Lessons by Jon

Decoding Data in a CGI

In the last lesson you got a better look at the garbage that is returned by WWW clients from a form. While you could see the data there, it was interspersed with odd characters; lots of "=" and "%" and such. In this lesson we will learn how to extract the information you want from this apparent mess.

Required OSAX

Tokenize
DecodeURL
DePlus

NOTE: if you have not yet installed these OSAXen, then do it before starting this lesson. The script will not compile without them. Go back to the Requirements section to download the OSAXen if you need them.


Script5.txt - Decoding Data

Here is the entire script for this lesson. The comments have been removed so you see only the lines that actually get compiled. The full script, including comments and special characters, is in the archive with the name "Script4.txt".
property crlf : (ASCII character 13) & (ASCII character 10)
property http_10_header : "HTTP/1.0 200 OK" & crlf & "Server: MacHTTP" & crlf & Ā
	"MIME-Version: 1.0" & crlf & "Content-type: text/html" & crlf & crlf
property idletime : 300
property datestamp : 0

set datestamp to current date

on «event WWW½sdoc» path_args ¬
   given «class kfor»:http_search_args, ¬
      «class post»:post_args, «class meth»:method, ¬
      «class addr»:client_address, «class user»:username, ¬
      «class pass»:password, «class frmu»:from_user, ¬
      «class svnm»:server_name, «class svpt»:server_port, ¬
      «class scnm»:script_name, «class ctyp»:content_type

 try

   set datestamp to current date

   set return_page to http_10_header ¬
      & "<HTML><HEAD><TITLE>Parsed Results</TITLE></HEAD>" ¬
      & "<BODY><H1>Parsed Results</H1>" & return
   set return_page to return_page & "<H4>post_args</H4><PRE>" & return

   set postarglist to tokenize post_args with delimiters {"&"}

   set postargtext to ""
   repeat with curritem in postarglist
      set postargtext to postargtext & ¬
         (Decode URL (DePlus (last text item of currpostarg))) & return & return
   end repeat

   set return_page to return_page & postargtext & "</PRE>" & return
   set return_page to return_page ¬
      & "<HR><I>Results generated at: " & (current date) ¬
      & "</I>" & "</BODY></HTML>"
   return return_page

 on error errMsg number errNum
   set return_page to http_10_header ¬
      & "<HTML><HEAD><TITLE>Error Page</TITLE></HEAD>" ¬
      & "<BODY><H1>Error Encountered!</H1>" & return ¬
      & "An error was encountered while trying to run this script." & return
   set return_page to return_page ¬
      & "<H3>Error Message</H3>" & return & errMsg & return ¬
      & "<H3>Error Number</H3>" & return & errNum & return ¬
      & "<H3>Date</H3>" & return & (current date) & return
   set return_page to return_page ¬
      & "<HR>Please notify Jon Wiederspan at " ¬
      & "<A HREF=\"mailto:jonwd@tjp.washington.edu\">jonwd@tjp.washington.edu</A>" ¬
      & " of this error." & "</BODY></HTML>"
   return return_page
 end try
end «event WWW½sdoc»

on idle
   if (current date) > (datestamp + idletime) then
      quit
   end if
   return 5
end idle

on quit
   continue quit
end quit

Step By Step

There is really only one addition to this script. Instead of just separating the list into its separate items, we now do some decoding on each item. The decoding does two things:
  1. Converts all codes which look like "%XX" to a character, where XX is the hexadecimal code for that character. This means "%20" becomes a space and "%28" becomes an ampersand
  2. Converts all occurences of "+" to spaces. This is only necessary for the NCSA Mosaic and Netscape clients. In case you have a major vision problem and missed my previous comments on this subject, these two clients use the "+" character to encode spaces in text before passing it on to MacHTTP. Can you say "no-no"?

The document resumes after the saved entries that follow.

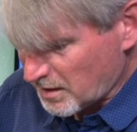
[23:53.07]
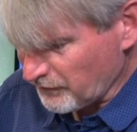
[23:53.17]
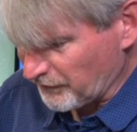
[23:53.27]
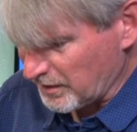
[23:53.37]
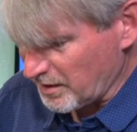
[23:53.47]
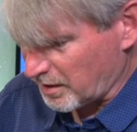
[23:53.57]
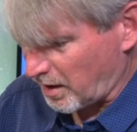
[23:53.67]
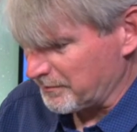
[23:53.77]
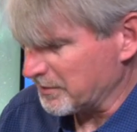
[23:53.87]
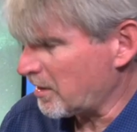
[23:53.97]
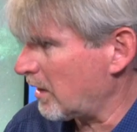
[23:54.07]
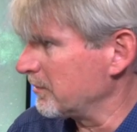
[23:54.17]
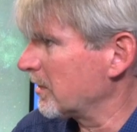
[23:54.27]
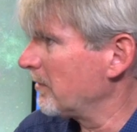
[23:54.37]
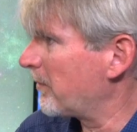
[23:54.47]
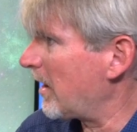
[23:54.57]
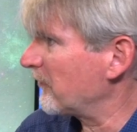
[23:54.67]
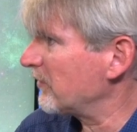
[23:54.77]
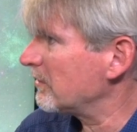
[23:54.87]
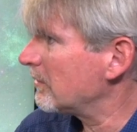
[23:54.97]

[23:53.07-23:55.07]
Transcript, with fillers: let's say uh, carbon-carbon composite.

We will use two new OSAXen to do the decoding. The first, DecodeURL, was written by Chuck Shotton (yes, that Chuck Shotton). The second, DePlus, was written by myself using tons of Chuck's original code. Both are free products and major time- and code-savers. Here is the section of code that does the decoding:

   set postargtext to ""
   repeat with curritem in postarglist
      set postargtext to postargtext & ¬
         (Decode URL (DePlus (last text item of currpostarg))) & return & return
   end repeat
I have used several commands on a single line, feeding the output of one to the input of the next, because it saves some typing and one variable. You could also use the following to do exactly the same thing:
   set postargtext to ""
   repeat with curritem in postarglist
      set temp to last text item of currpostarg
      set temp to DePlus temp
      set temp to Decode URL temp
      set postargtext to postargtext & temp & return & return
   end repeat
Looking at it this way you can see more clearly what we were doing. First, we grab the piece of text we're interested in (the data portion, delimited by a "=" character). Then we convert all +'s to spaces. Next, we scan the entire piece of text, converting hexadecimal encodings ("%XX") to their ASCII equivalents. Finally, we add this decoded text onto the end of postargtext and add two carriage returns before looping for the next item. NOTE: it is very important that DePlus be run before Decode URL. If you ran Decode URL first, you would convert all of the encoded + characters to real + characters. The DePlus would convert them to spaces. Doing things in the order in the script protects the real + characters from being misinterpreted.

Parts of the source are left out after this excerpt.